Although in most cases preventable and treatable, fistula is a condition that no woman should have to endure.
Virgin Unite is working with the United Nations Population Fund (UNFPA) to address this life-shattering condition in the northern Nigerian states of Kano and Katsina, which are among the worst-affected areas of the country.
Prevention is a primary focus of the programme, as fistula is almost entirely preventable if women have access to skilled birth attendance, emergency obstetric care when required and reproductive health care, including voluntary family planning.
We’re helping to provide free treatment to those who need it. In most cases, fistula is treatable with a surgical procedure provided by a fistula expert. The surgical repair has a success rate that can be as high as 90 per cent. Surgery, post-operative care and rehabilitation support cost around $300.
We’re also helping to educate the wider community, including men, about the condition to aid prevention, encourage women to come forward for treatment and reduce the stigma surrounding fistula.

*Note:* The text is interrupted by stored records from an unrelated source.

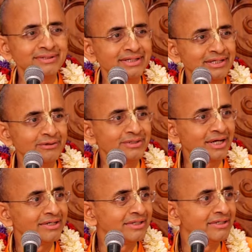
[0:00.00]
And he
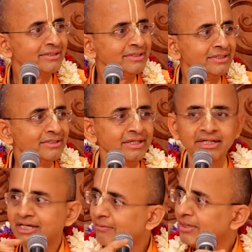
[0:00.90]
wrote article.
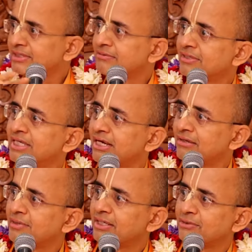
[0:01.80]
Any comments you will hear,
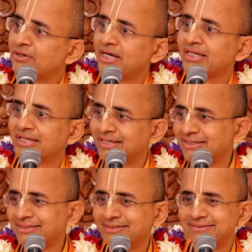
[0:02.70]
he'll make new
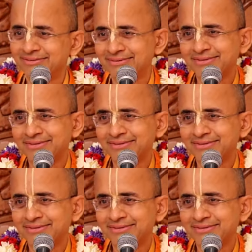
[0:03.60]
article. Huh?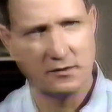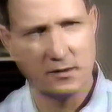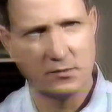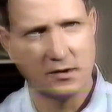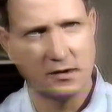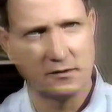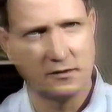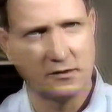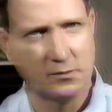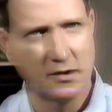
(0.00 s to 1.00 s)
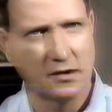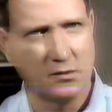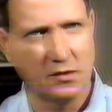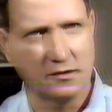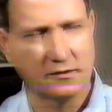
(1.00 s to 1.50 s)
something as
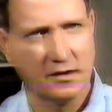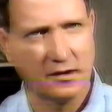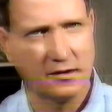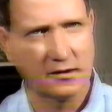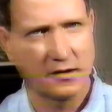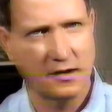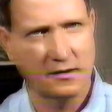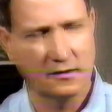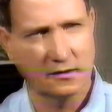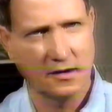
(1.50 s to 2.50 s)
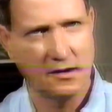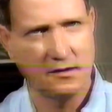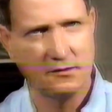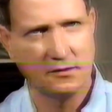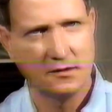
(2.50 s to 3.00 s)
despicable as killing a cat in a cage,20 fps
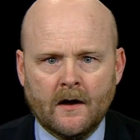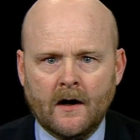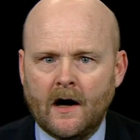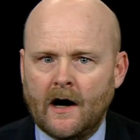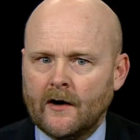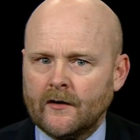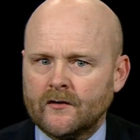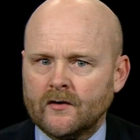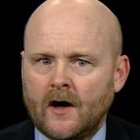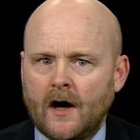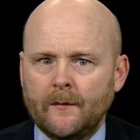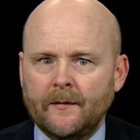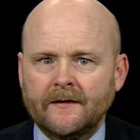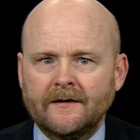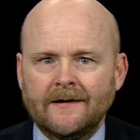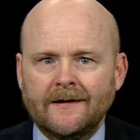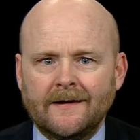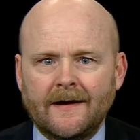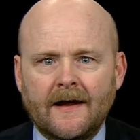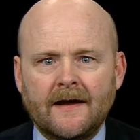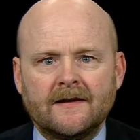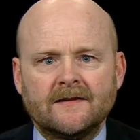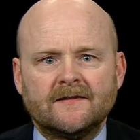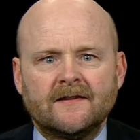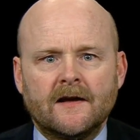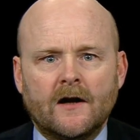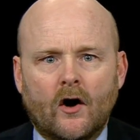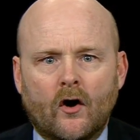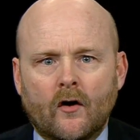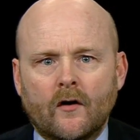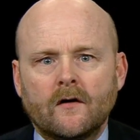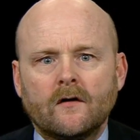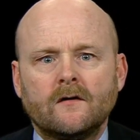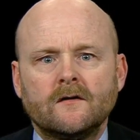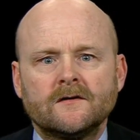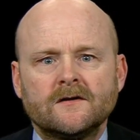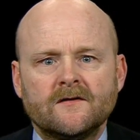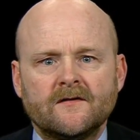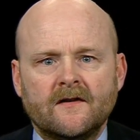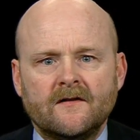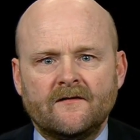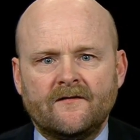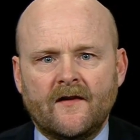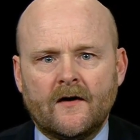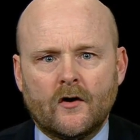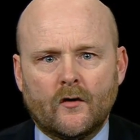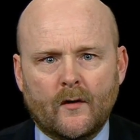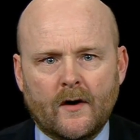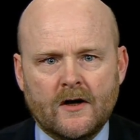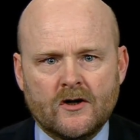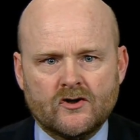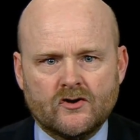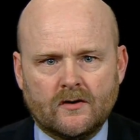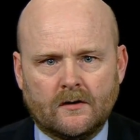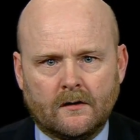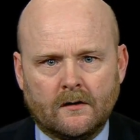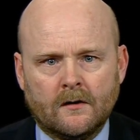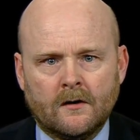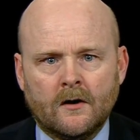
Our topic today is the Articles of Confederation,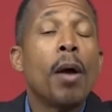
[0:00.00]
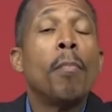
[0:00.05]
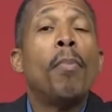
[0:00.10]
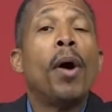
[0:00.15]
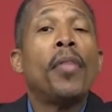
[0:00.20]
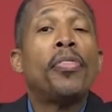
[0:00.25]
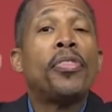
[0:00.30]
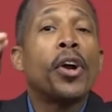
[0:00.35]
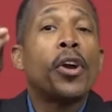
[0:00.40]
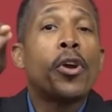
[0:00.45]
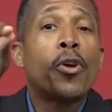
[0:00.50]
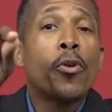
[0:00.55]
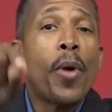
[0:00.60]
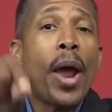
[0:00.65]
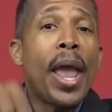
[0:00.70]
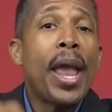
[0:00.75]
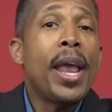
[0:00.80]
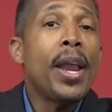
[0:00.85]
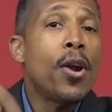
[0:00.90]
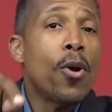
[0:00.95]
But the
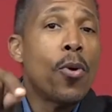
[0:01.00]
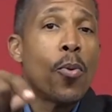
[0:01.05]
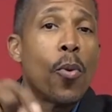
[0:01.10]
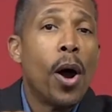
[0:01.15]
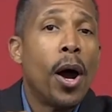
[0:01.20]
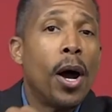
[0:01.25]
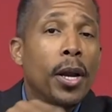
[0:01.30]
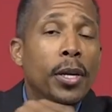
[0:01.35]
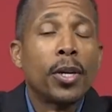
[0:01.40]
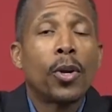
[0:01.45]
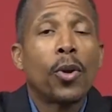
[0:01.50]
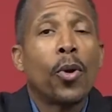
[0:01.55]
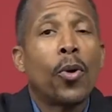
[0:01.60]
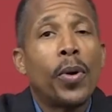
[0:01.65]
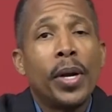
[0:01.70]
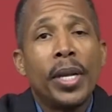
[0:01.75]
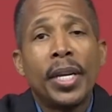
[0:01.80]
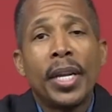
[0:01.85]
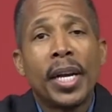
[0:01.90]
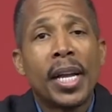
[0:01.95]
greater one,
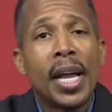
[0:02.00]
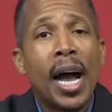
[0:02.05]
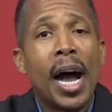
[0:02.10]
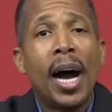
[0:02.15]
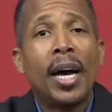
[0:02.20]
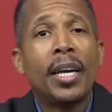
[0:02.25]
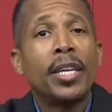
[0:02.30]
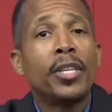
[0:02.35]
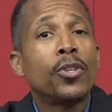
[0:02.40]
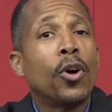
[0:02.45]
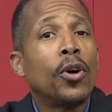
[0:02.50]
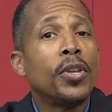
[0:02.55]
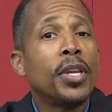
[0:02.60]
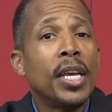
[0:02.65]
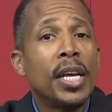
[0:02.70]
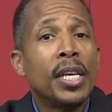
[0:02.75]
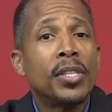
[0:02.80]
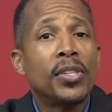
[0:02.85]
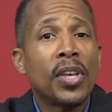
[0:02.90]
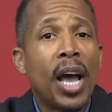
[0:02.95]
glory to God, is on
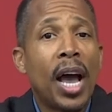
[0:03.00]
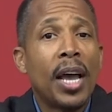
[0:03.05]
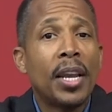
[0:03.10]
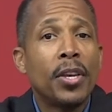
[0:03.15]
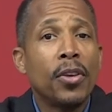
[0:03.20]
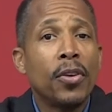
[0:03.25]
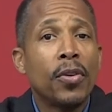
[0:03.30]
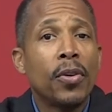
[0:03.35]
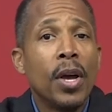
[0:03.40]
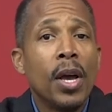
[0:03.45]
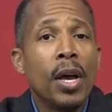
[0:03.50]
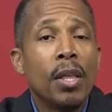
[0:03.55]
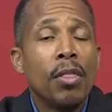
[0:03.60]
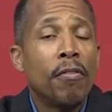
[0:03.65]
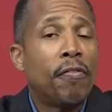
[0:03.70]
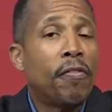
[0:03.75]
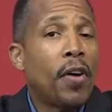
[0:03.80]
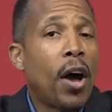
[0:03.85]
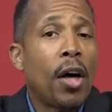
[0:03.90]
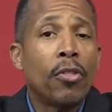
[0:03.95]
the inside of you.
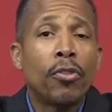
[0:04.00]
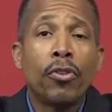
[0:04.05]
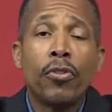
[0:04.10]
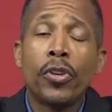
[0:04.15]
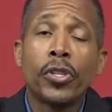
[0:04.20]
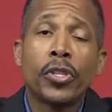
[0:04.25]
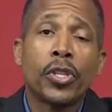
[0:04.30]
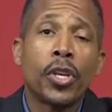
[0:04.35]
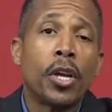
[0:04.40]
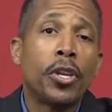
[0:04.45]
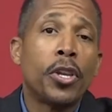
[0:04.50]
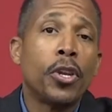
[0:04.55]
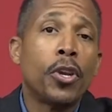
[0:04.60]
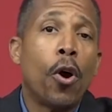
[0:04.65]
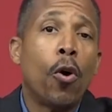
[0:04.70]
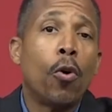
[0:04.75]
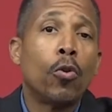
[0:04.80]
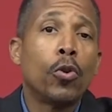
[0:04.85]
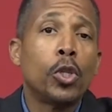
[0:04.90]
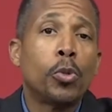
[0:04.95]
The Father, the Son, and
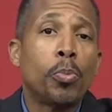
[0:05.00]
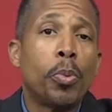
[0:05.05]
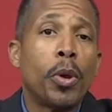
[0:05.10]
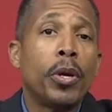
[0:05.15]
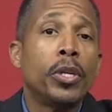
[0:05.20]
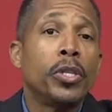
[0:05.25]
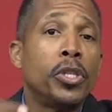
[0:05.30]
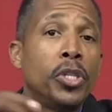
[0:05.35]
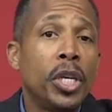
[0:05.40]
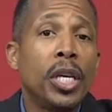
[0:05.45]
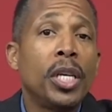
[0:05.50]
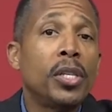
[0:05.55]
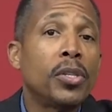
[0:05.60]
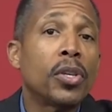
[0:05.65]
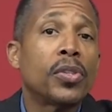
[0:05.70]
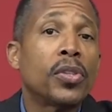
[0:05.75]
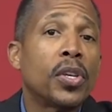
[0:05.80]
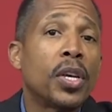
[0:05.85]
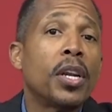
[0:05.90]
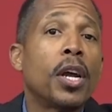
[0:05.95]
the Holy Spirit.
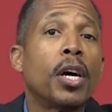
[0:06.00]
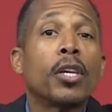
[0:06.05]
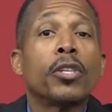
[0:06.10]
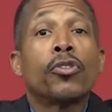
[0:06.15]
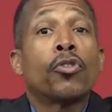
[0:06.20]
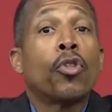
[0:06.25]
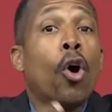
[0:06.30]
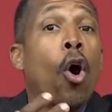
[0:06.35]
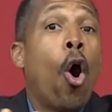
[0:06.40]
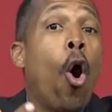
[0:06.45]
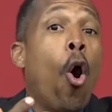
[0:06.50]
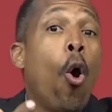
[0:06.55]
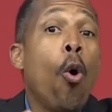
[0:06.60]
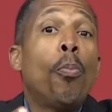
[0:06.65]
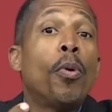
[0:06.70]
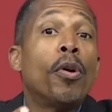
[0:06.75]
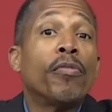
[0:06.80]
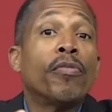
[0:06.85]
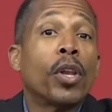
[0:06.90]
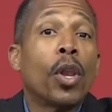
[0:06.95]
Jesus in us, the
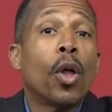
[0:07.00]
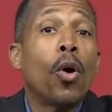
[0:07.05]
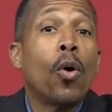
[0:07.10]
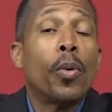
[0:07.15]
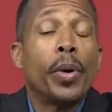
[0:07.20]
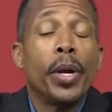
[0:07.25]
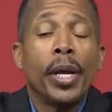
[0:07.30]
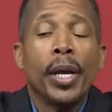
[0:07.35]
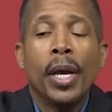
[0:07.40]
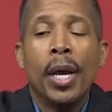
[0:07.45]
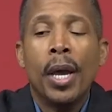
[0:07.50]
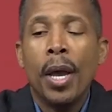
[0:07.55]
hope of glory.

Finally, we are working to raise global awareness, to push fistula higher in the health agenda and to mobilise governments to tackle it.
To raise global awareness and funds, we invited actress, model and singer Natalie Imbruglia to be the spokesperson for the Campaign to End Fistula.

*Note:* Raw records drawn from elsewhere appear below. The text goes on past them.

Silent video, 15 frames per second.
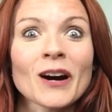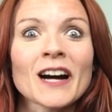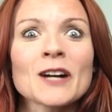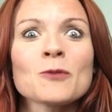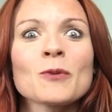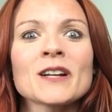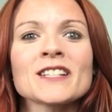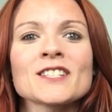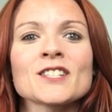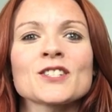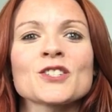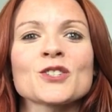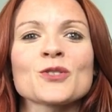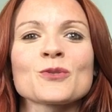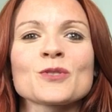I went to
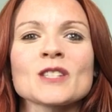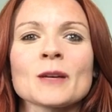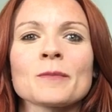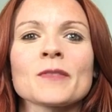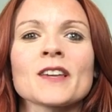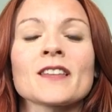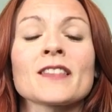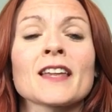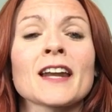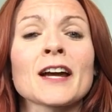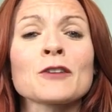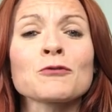do something that I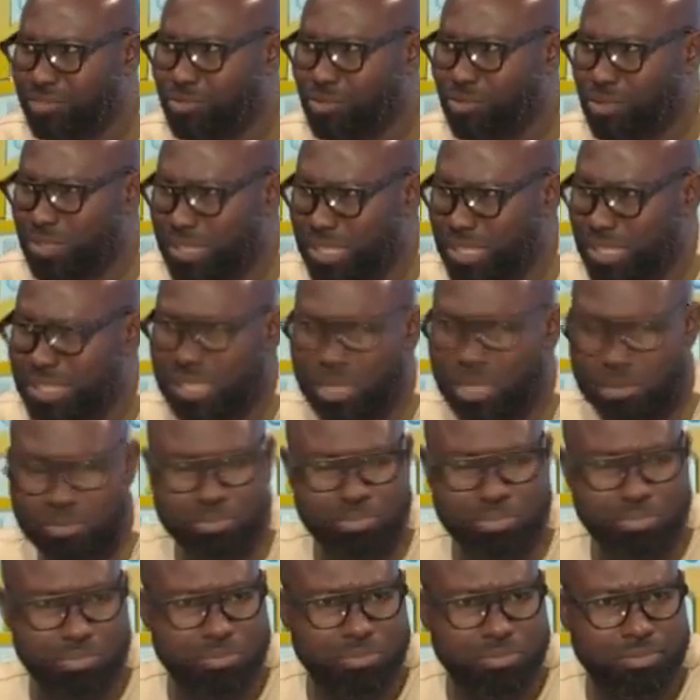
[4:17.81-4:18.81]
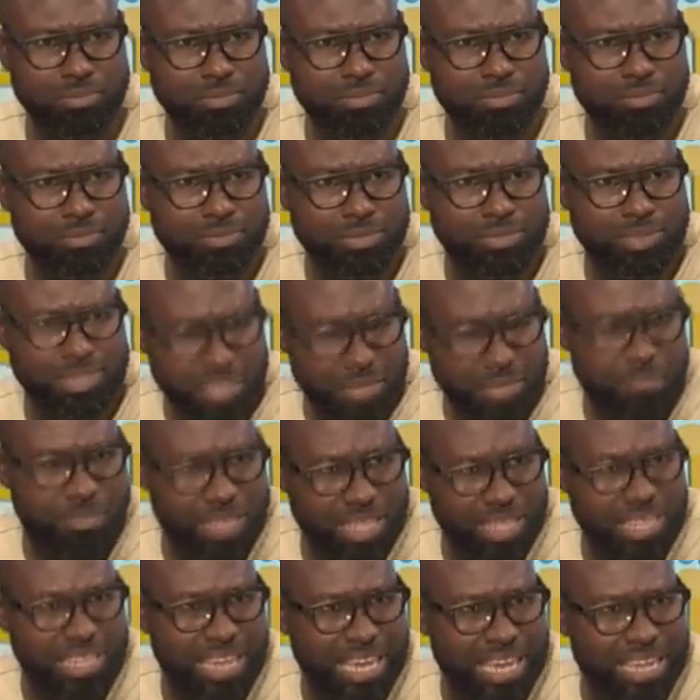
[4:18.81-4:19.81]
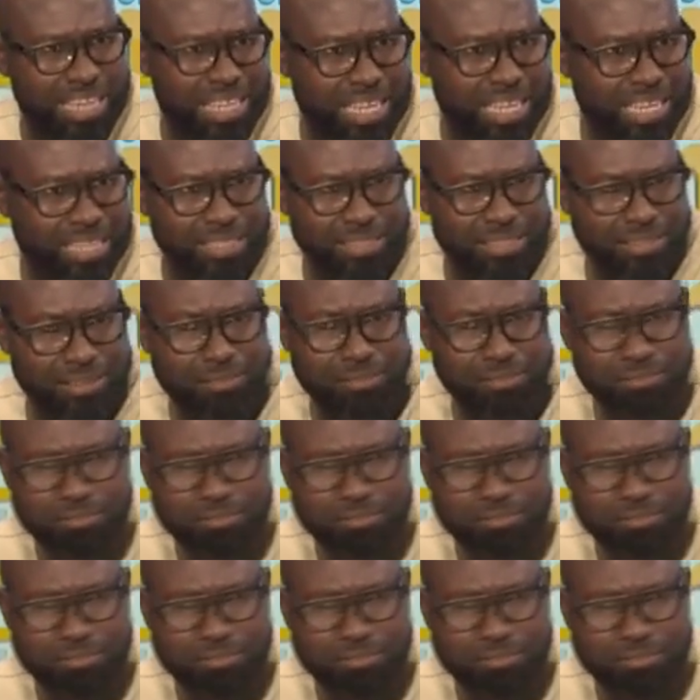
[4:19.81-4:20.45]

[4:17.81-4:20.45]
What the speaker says: to set up something like that,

She’s captured the attention of the world’s press and raised the profile of this important issue, whether she is visiting fistula treatment facilities in Nigeria or speaking to the UN urging more governments to make sure fistula is properly addressed in their health care systems. With Natalie’s profile, we’re helping to ensure that fistula is no longer something that is hidden, forgotten or not spoken of.
The impact to date:
Together with Natalie and UNFPA, we’ve joined efforts to end fistula. Thanks to the money raised so far, our joint programme has contributed to improving the health, economic and social reintegration of thousands of women in northern Nigeria.
In February 2005, we supported Fistula Fortnight - a medical mission to Nigeria during which 564 women living with fistula received treatment for their condition.
But we didn’t stop there. We’re now working with UNFPA to support 30 health facilities in northern Nigeria. The programme is providing free surgery to women at rehabilitation centres such as the Babbar Ruga Hospital in Katsina.
As of July 2011, the programme has provided free fistula treatment and care to over 700 women and has enabled over 2,300 pregnant mothers to receive basic health services to support their pregnancy. Front-line doctors and nurses have also been trained to provide fistula care in overwhelmed clinics working alongside the 123 trained community educators who identify and support women suffering from fistula and pregnant women in their own villages. Much needed medical equipment has also been bought and is now being delivered to remote clinics where poor roads and a shortage of usable equipment have hampered the treatment of fistula.
“Night and day for 12 years, my life was continually put on the verge. With uncontrolled leaking of urine, foul smell, stigma, isolation, pain and rejection, it was like dying every day,”
says 33-year-old Sarah, who developed fistula after a prolonged obstructed labour that left her baby dead. Today, two years after successful treatment, she is a strong maternal health advocate in local communities and at international meetings.
Sa’adatu Lawal explains that she spent two days in labour without adequate obstetric care, resulting in Fistula which caused her to develop chronic incontinence. In contrast to most women’s experience, her husband has been very supportive of her, staying by her side. But that did not stop others in the community from shunning her.
Thankfully, Sa’adatu was able to receive a surgical fistula repair and is now fully healed. “I feel like a human being again,”
she says of life after surgery. After receiving training from Virgin Unite and UNFPA, Sa’adatu is helping to educate her community about fistula prevention, and encourages women living with the condition to come forward for treatment. “Many people still believe that fistula is not preventable or curable,”
she says. “But now, they can learn from my example.”